Je lève mes yeux vers le ciel

Le nez en l’air, bras tendus vers l’éternel

Je cris haut et fort

Pour résister à mon sort

Ma voix prolonge mon corps

Jusqu’au berceau du petit dieu qui dort

Avec un alleluia

je cris pour liberer ma voix

je prie pour me soulager de ma croix

parmi mes compagnons terrestres il y a trop de loups,

je cherche quelqu’un d’autre qui n’est pas parmi nous

ce n’est pas le dieu de Colomb

Qui me cloue sur l’habitation

Avec les versets sacrés du catechisme,

le dieu du maitre

Qui ordonne qu’on me fouette.

En ses bras je trouve l’exil pour mon espoir

En pourriture, en lui seul je veux croire.
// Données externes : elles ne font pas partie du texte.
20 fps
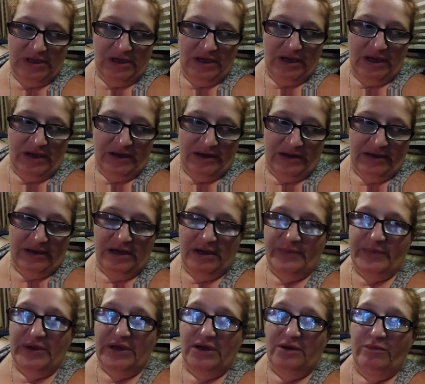kind of got
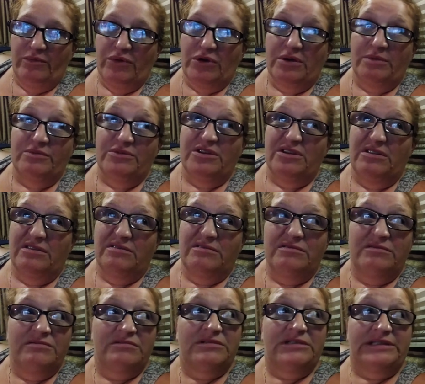me all bummed and
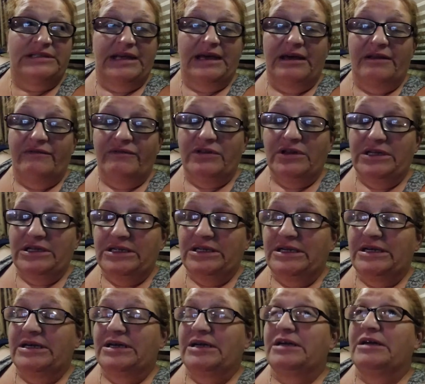sad feeling
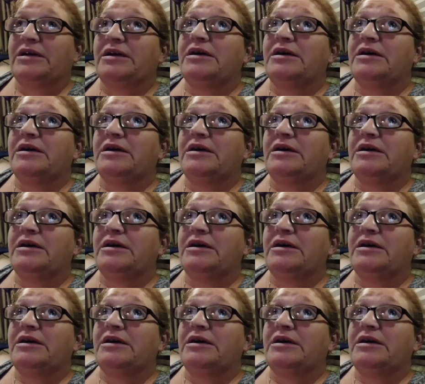today,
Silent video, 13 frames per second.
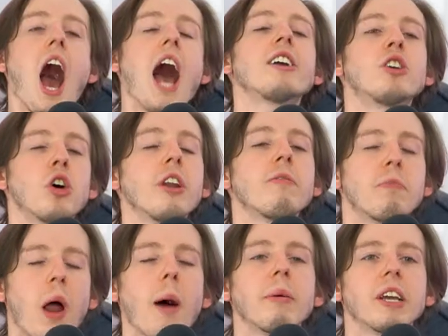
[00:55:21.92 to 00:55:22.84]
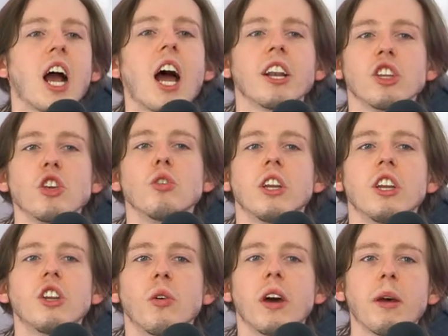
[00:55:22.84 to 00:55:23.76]
I could have probably gotten you to
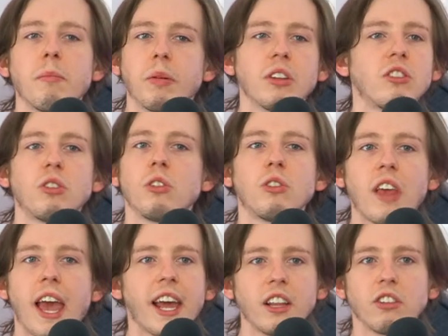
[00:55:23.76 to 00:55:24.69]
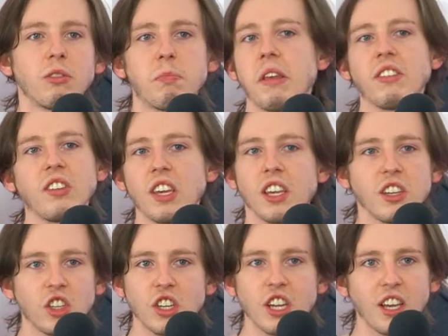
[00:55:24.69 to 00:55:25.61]
do it, but Susanna's busy.
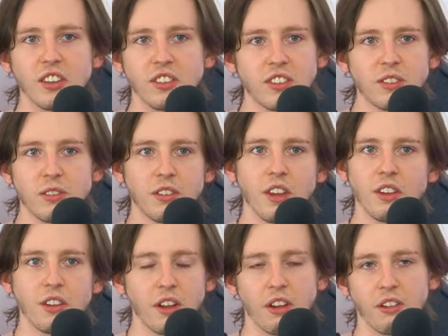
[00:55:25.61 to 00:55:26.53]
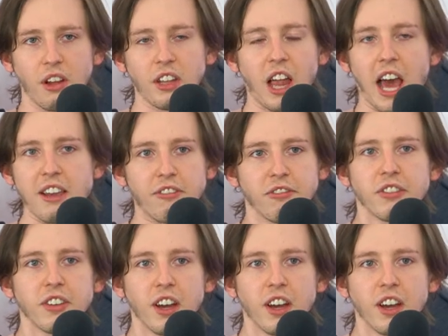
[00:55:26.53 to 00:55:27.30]
She has a life.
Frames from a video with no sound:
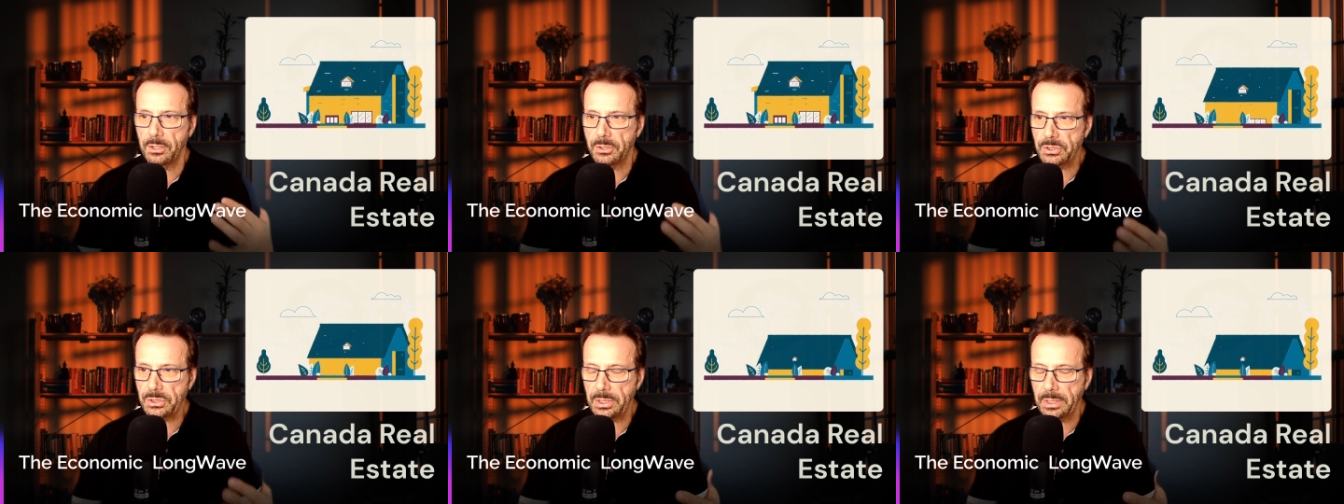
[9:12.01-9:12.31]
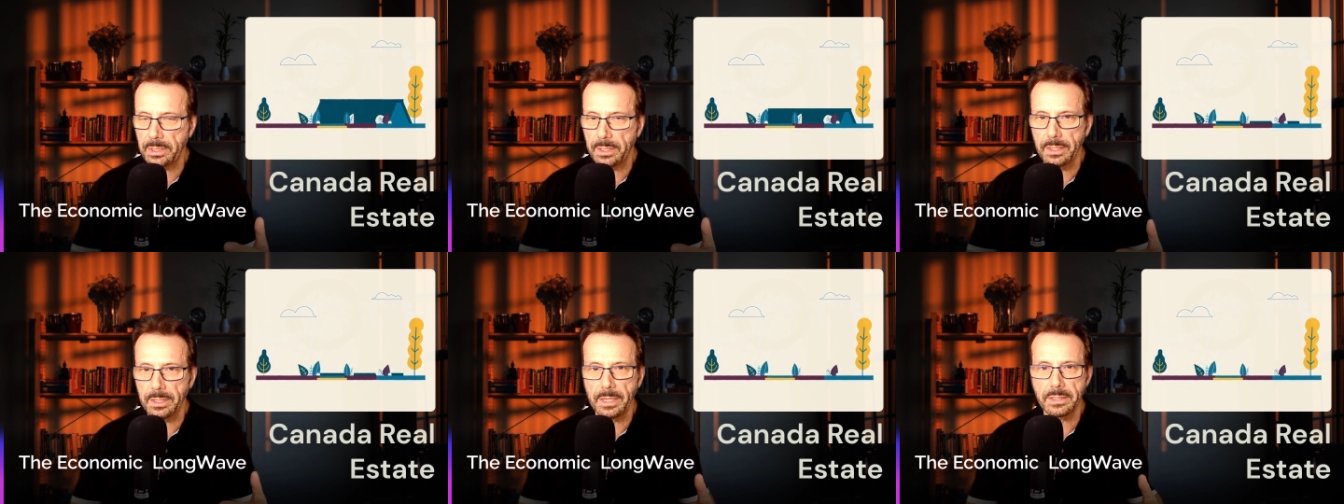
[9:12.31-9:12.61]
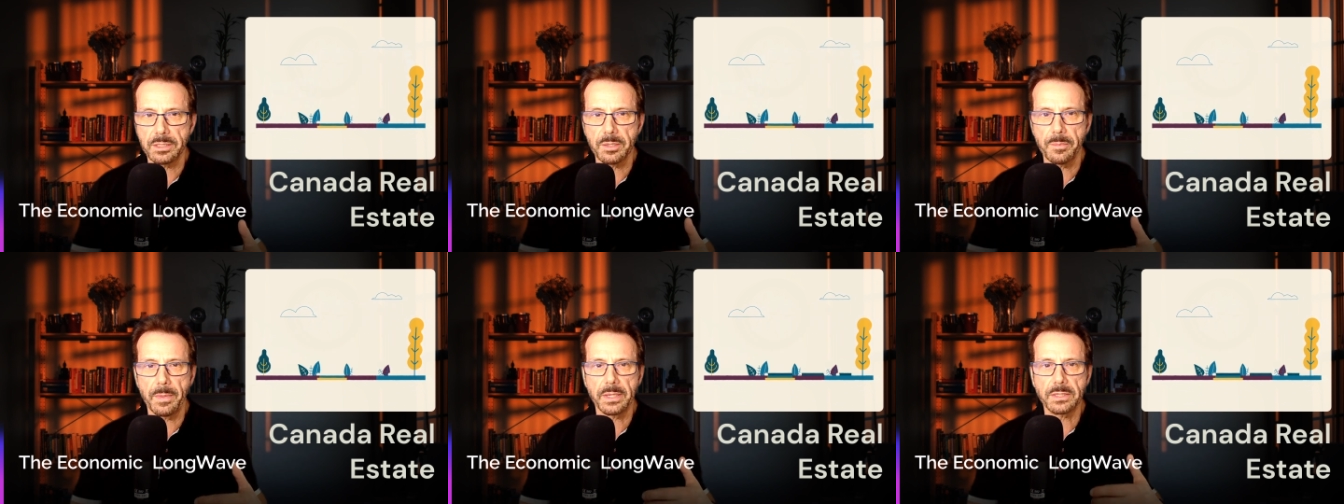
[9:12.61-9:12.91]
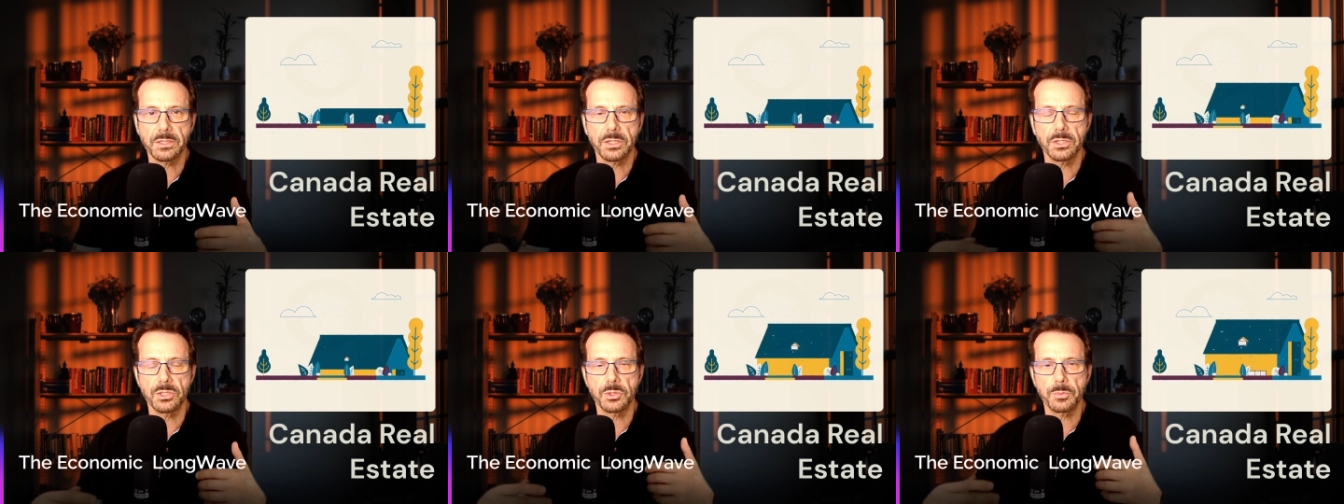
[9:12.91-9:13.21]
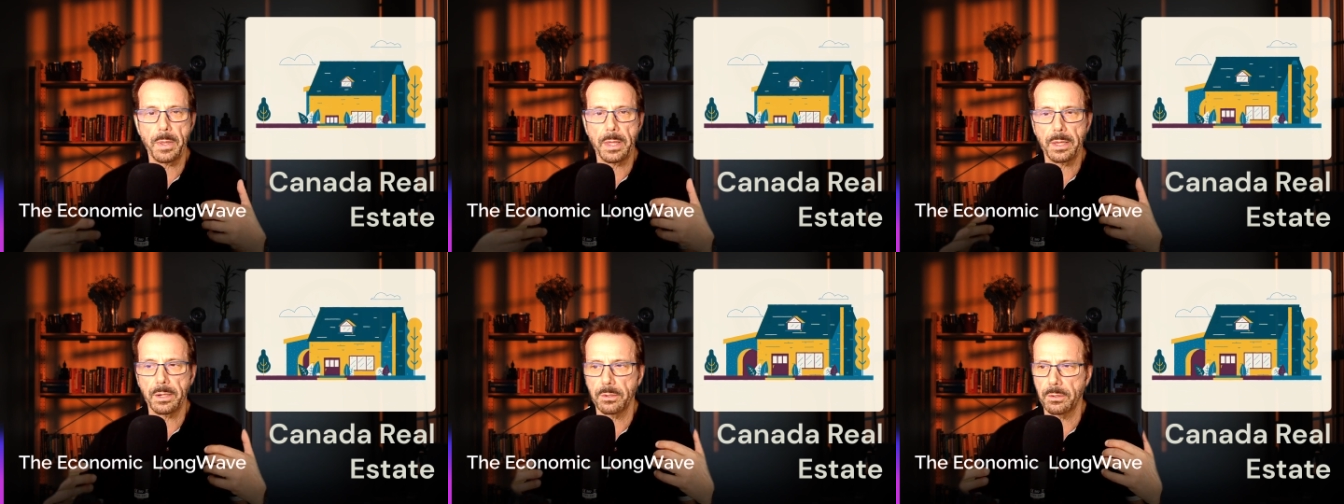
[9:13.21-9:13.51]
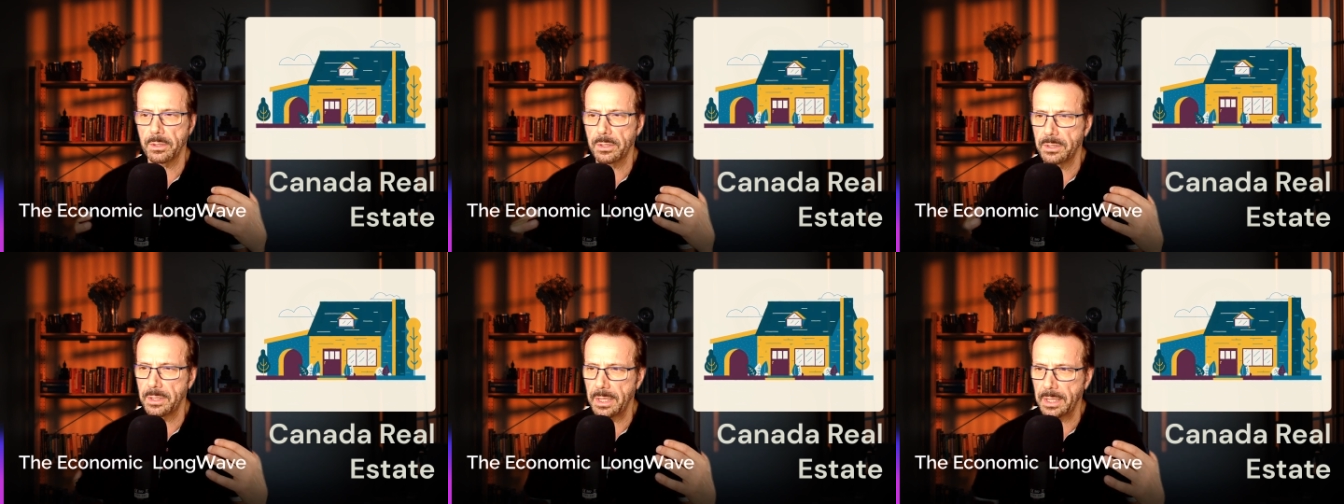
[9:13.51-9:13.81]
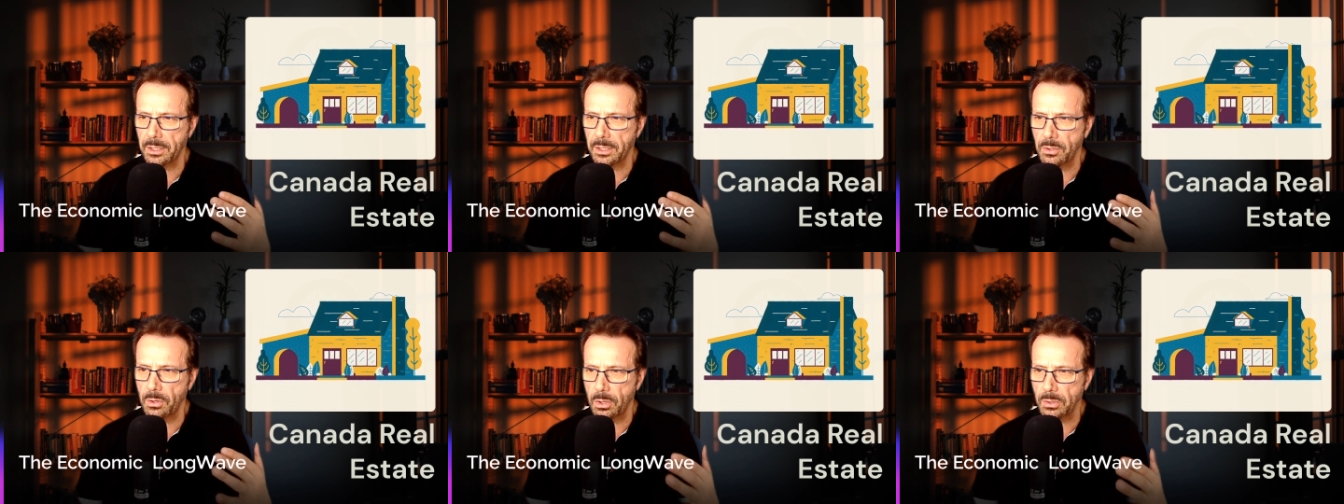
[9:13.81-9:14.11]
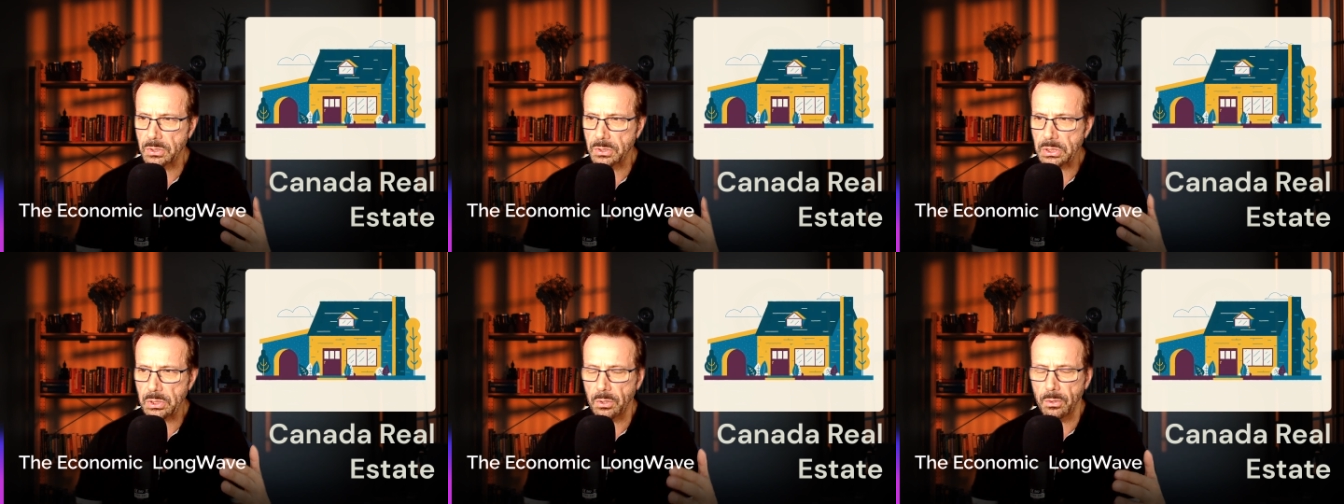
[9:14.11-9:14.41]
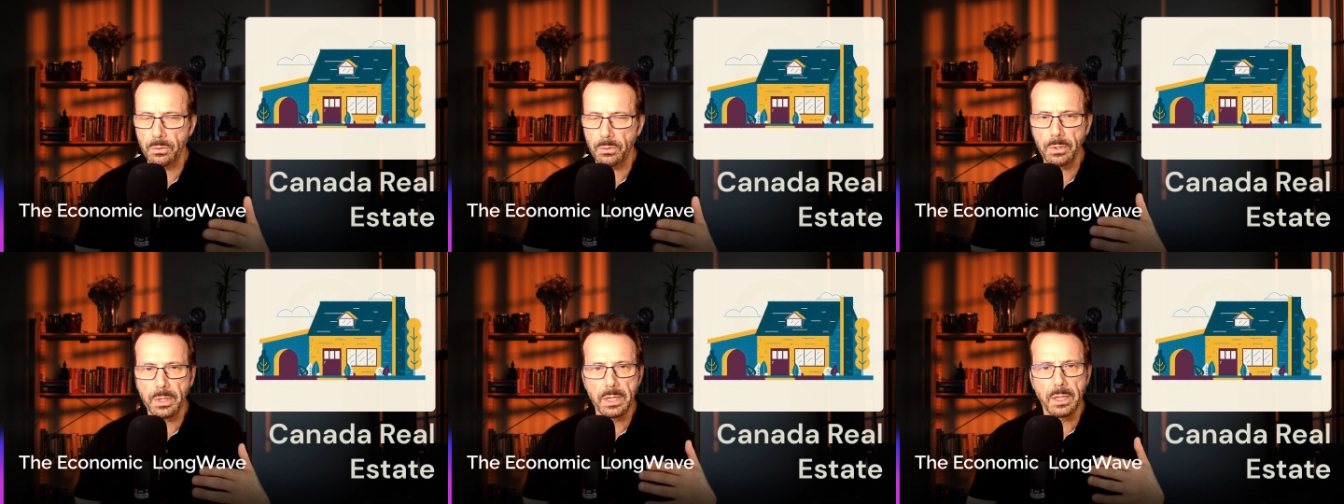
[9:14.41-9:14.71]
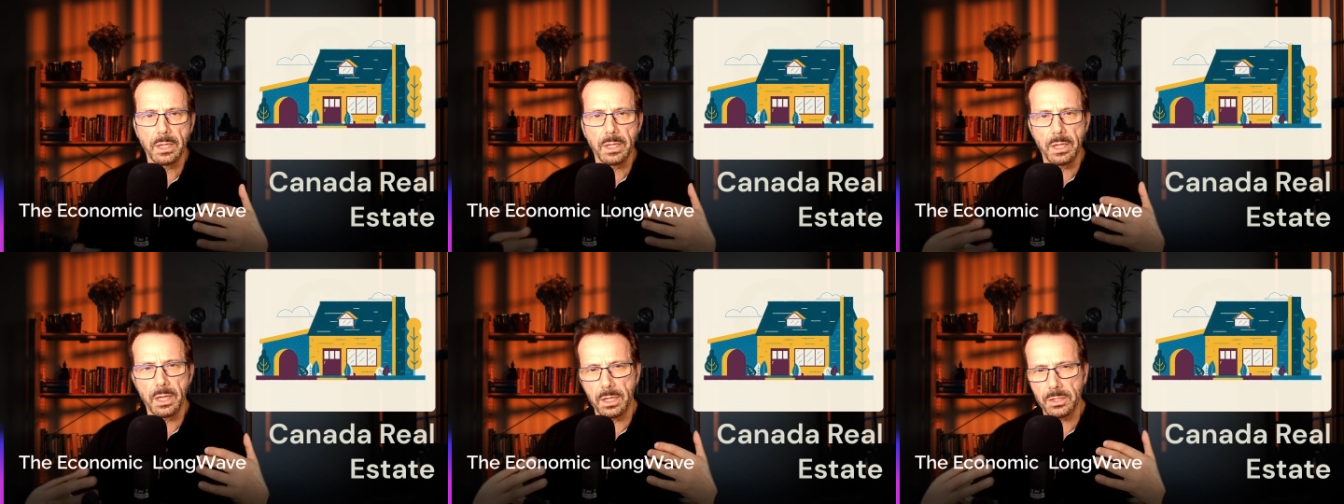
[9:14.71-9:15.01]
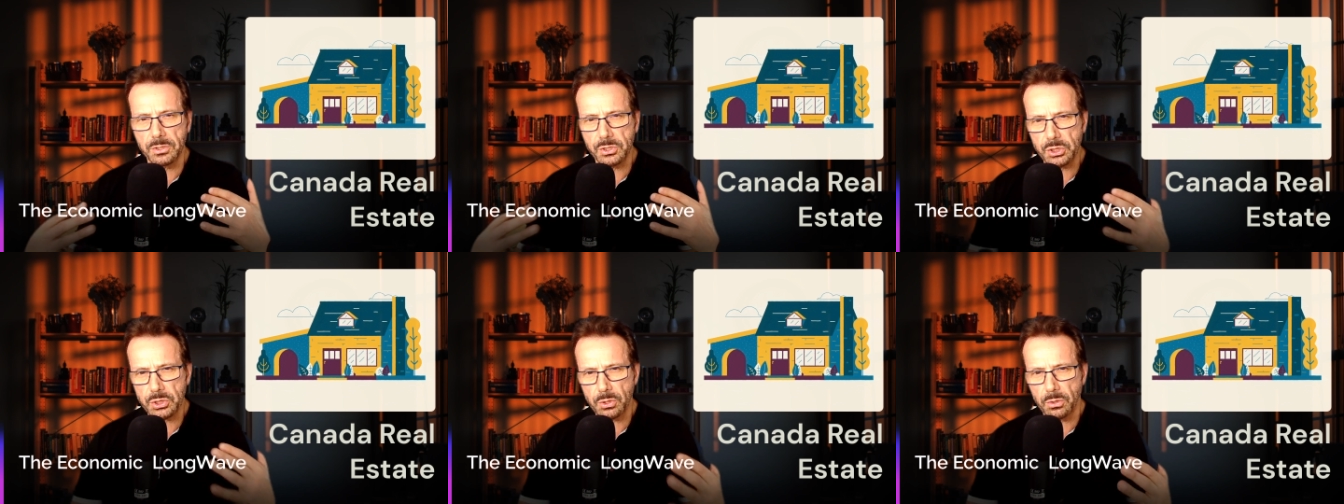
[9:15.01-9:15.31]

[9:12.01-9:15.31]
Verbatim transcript: i can articulate the message better and i can also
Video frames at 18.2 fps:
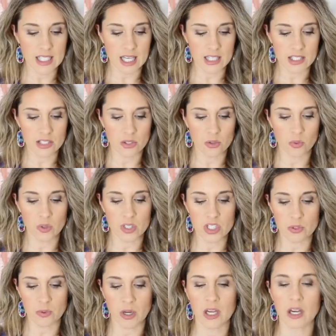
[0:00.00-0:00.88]
as to
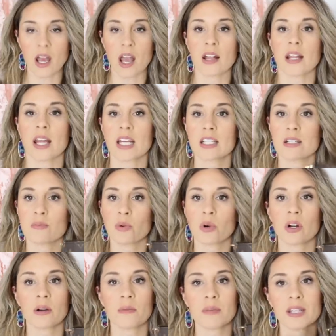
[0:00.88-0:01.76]
which one I liked
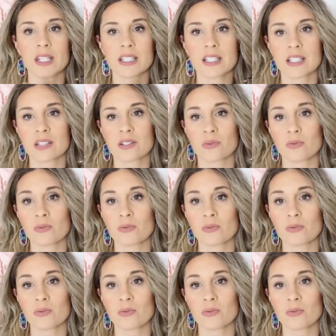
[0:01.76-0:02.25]
more. But this is a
Alléluia, bâton de pèlerin

D’un heritier qui creve de faim

Comme ses parents, la misère semble scellé son destin

la misère de ma mère est un bon os pour les chiens

Condamné à gagner par hasard mon pain,

Mon pipi mon principal vin

Quand demain est incertain

et ma douleur semble sans fin,

je ne peux que lever mes mains

et pousser un cri, troubler le silence du bruit

Avec un alléluia. J’écris

avec ma voix sur la page de la nuit

mon existence fragile dans la colonne de la vie.

Si je suis encore envie,

Il y ‘a quelque chose, un esprit

Qui m’attache à la vie.

Je pisse, j’ejacule

Je bats mon cul

En me haussant

A la lisiere du tympan

De celui-ci pour lui faire entendre mon chant ;

Alléluia !

Pour un dieu qui n’est pas comme ces dieux

Promettant une place au ciel, près du pere

Alors que ma vie sur la terre est un enfer,

Ces dieux sont  les freres ainés  de lucifer.